▶ [Data]
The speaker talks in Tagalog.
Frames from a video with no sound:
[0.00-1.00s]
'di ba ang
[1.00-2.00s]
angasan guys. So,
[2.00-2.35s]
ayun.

--

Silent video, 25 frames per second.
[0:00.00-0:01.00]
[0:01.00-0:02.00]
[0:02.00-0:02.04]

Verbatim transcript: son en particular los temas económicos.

▶ [Assignment]
Pick out every line above that holds the word "video" and copy it.

▶ [Solution below]
Frames from a video with no sound:
Silent video, 25 frames per second.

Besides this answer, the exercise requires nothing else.